[[ Source material, beginning ]]

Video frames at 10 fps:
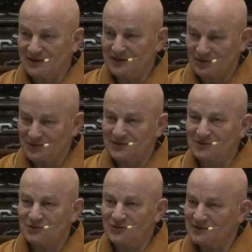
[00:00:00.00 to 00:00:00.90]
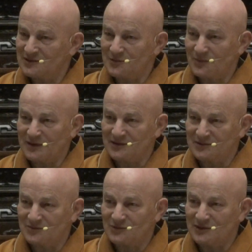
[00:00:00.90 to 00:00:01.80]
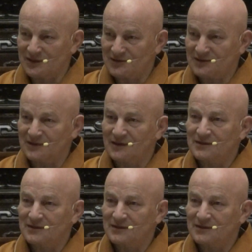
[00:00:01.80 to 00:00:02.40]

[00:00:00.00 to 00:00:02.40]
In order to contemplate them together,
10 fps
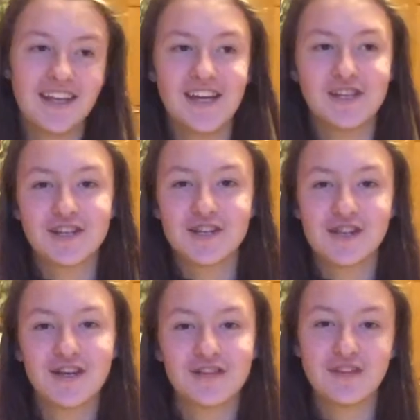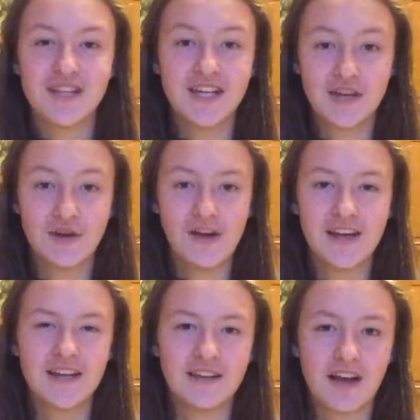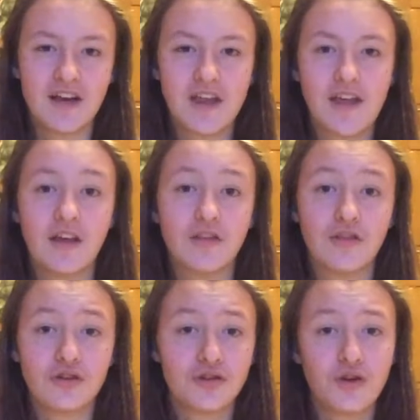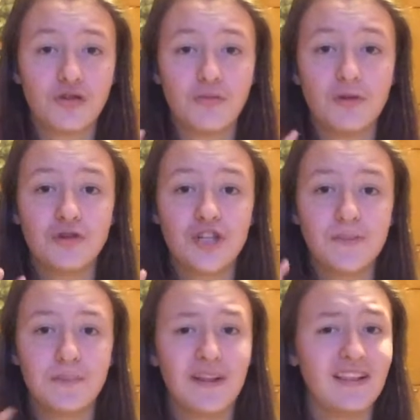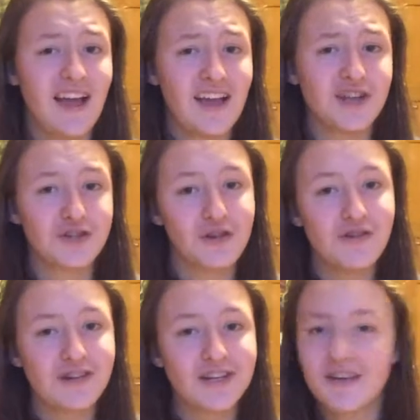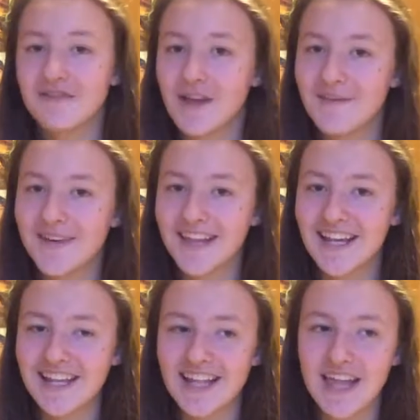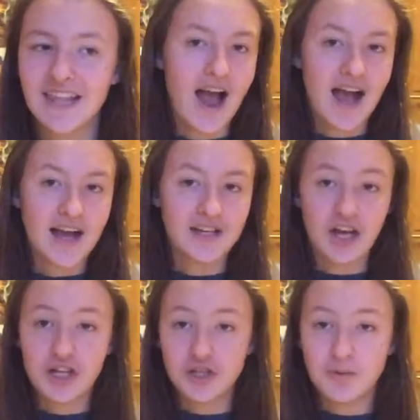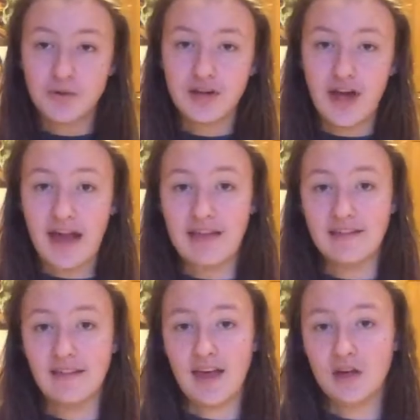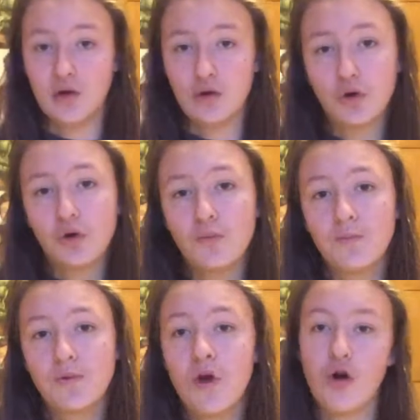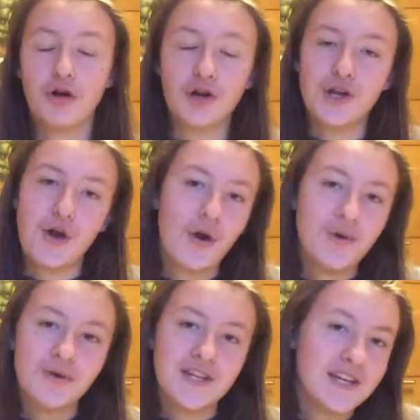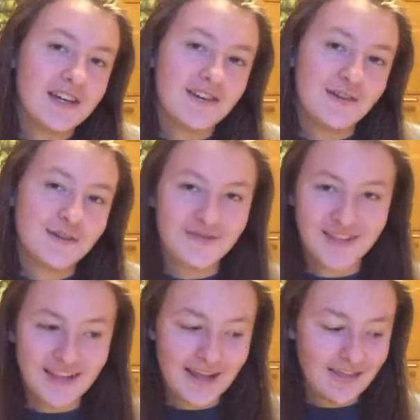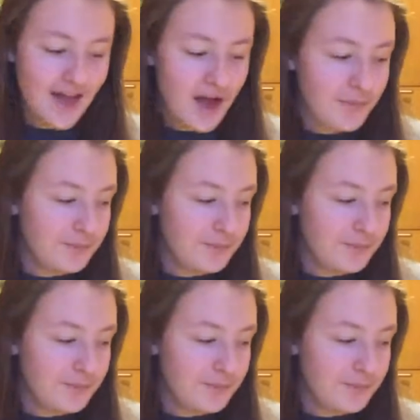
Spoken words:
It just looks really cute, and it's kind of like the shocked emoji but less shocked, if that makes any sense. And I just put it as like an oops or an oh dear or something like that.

[[ Source material, end ]]

▸ Exercise description: Beginning with the line where "[00:00:01.80 to 00:00:02.40]" appears, transcribe the records above word for word through their last line, and include no pictures.

▸ Answer below:
[00:00:01.80 to 00:00:02.40]

[00:00:00.00 to 00:00:02.40]
In order to contemplate them together,
10 fps
Spoken words:
It just looks really cute, and it's kind of like the shocked emoji but less shocked, if that makes any sense. And I just put it as like an oops or an oh dear or something like that.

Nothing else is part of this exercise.